For the word "Silent", return each line of the data in which it occurs.

(Material for the task)

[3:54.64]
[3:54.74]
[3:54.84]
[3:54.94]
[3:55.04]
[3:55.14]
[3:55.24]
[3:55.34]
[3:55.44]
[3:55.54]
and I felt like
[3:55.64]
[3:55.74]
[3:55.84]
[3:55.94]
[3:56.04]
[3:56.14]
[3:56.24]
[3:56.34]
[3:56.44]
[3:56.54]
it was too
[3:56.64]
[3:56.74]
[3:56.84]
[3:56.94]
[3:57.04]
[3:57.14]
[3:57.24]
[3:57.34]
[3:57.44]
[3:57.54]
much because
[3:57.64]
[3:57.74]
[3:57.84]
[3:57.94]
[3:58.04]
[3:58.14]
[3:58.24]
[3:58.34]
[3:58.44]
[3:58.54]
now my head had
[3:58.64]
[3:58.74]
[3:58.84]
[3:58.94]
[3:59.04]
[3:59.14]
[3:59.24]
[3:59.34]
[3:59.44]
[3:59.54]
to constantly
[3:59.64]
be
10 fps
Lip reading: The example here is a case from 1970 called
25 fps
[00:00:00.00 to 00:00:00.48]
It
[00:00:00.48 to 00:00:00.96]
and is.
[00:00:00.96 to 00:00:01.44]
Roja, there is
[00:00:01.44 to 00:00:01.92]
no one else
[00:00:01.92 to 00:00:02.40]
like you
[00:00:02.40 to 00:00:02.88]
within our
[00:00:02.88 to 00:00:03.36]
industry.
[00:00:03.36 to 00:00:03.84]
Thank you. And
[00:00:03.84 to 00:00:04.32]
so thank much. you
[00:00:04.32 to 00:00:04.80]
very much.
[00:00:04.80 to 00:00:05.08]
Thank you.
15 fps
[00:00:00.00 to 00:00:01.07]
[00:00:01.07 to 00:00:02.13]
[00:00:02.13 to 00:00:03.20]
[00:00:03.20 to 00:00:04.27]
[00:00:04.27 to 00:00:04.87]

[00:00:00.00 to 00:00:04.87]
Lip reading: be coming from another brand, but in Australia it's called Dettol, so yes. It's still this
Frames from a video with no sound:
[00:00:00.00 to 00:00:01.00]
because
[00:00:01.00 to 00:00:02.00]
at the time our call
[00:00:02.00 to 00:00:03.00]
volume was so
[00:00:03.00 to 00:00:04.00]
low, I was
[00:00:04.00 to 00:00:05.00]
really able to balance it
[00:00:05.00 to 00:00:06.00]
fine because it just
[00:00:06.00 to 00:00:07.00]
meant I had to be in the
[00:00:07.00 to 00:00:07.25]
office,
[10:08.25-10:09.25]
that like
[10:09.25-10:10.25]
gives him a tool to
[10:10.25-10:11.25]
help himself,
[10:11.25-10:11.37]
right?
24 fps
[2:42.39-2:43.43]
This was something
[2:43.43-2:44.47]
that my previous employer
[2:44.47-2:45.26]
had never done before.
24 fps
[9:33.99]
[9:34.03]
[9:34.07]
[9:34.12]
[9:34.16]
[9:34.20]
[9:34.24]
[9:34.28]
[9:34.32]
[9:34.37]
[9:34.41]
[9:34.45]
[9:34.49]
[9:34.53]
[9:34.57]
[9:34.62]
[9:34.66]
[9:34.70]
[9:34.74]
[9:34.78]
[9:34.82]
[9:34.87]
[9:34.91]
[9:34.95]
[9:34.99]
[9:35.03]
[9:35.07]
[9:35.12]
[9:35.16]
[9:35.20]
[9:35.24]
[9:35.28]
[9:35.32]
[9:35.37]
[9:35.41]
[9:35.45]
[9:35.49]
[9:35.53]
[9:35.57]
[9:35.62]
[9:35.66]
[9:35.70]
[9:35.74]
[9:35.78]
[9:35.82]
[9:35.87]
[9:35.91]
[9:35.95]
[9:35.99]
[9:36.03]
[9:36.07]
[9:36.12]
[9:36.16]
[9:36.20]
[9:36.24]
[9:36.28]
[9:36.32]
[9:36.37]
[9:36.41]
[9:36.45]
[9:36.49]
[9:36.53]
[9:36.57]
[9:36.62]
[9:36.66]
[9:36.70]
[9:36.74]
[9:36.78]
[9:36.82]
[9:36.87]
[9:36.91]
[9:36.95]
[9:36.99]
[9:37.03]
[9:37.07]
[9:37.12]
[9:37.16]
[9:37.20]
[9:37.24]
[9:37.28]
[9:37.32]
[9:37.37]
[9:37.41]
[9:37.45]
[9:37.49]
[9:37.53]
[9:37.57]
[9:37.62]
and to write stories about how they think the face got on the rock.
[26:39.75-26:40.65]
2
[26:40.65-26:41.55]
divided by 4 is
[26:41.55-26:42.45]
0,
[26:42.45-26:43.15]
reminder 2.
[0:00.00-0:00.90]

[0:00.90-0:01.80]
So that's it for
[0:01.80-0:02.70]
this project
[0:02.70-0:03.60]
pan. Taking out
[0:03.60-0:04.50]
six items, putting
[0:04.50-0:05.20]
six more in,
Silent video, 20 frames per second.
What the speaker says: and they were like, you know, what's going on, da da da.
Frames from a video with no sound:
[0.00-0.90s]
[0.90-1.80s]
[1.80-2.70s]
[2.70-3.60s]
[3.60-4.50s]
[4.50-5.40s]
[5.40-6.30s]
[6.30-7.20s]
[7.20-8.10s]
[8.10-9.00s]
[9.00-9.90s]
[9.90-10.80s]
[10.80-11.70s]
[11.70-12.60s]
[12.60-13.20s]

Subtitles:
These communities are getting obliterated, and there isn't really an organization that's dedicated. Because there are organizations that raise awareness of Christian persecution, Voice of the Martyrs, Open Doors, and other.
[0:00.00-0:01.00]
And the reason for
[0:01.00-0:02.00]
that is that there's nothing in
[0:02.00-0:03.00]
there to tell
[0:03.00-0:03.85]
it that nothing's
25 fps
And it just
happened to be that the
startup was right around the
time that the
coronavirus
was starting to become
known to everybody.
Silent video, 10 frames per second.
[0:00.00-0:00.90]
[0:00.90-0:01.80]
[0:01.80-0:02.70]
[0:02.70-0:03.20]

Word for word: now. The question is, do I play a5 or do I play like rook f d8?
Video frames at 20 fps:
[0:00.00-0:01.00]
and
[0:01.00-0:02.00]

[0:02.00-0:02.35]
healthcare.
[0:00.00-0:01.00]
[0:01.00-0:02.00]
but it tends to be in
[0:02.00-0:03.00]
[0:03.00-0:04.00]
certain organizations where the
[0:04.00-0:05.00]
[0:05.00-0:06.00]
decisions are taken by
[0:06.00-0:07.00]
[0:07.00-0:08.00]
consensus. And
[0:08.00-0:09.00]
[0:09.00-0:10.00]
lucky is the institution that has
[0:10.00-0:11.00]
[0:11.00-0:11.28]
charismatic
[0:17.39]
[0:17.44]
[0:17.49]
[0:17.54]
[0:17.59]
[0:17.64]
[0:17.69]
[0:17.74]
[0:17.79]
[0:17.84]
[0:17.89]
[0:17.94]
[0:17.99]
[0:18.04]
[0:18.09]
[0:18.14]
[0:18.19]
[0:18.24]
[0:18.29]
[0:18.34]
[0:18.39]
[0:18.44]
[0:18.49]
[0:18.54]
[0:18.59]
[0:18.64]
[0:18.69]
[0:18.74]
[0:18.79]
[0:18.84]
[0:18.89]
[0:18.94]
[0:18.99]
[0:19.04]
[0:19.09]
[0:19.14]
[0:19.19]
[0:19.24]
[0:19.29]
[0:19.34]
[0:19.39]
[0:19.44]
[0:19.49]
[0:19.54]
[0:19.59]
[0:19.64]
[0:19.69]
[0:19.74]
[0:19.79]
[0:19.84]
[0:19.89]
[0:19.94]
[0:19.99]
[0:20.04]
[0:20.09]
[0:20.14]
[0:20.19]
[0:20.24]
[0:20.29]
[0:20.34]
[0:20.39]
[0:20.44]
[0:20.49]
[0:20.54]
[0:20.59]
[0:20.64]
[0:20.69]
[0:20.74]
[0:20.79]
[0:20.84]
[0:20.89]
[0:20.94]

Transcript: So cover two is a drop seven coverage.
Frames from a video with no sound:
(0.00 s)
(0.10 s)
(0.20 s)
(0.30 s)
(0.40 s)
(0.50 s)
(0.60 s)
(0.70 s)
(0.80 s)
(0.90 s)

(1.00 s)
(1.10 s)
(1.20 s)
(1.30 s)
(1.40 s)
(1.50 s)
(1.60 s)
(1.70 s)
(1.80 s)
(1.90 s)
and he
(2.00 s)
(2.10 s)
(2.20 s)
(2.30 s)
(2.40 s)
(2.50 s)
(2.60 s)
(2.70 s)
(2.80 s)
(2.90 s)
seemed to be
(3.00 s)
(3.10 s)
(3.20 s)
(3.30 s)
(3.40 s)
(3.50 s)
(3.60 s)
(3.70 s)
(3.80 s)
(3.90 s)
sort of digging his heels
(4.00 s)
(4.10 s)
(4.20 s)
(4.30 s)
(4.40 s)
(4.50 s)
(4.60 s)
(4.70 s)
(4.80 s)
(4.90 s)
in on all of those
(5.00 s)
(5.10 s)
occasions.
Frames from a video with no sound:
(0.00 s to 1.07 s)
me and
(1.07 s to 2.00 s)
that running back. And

(End Material for the task)

__Answer for the task__
Silent video, 20 frames per second.
Silent video, 10 frames per second.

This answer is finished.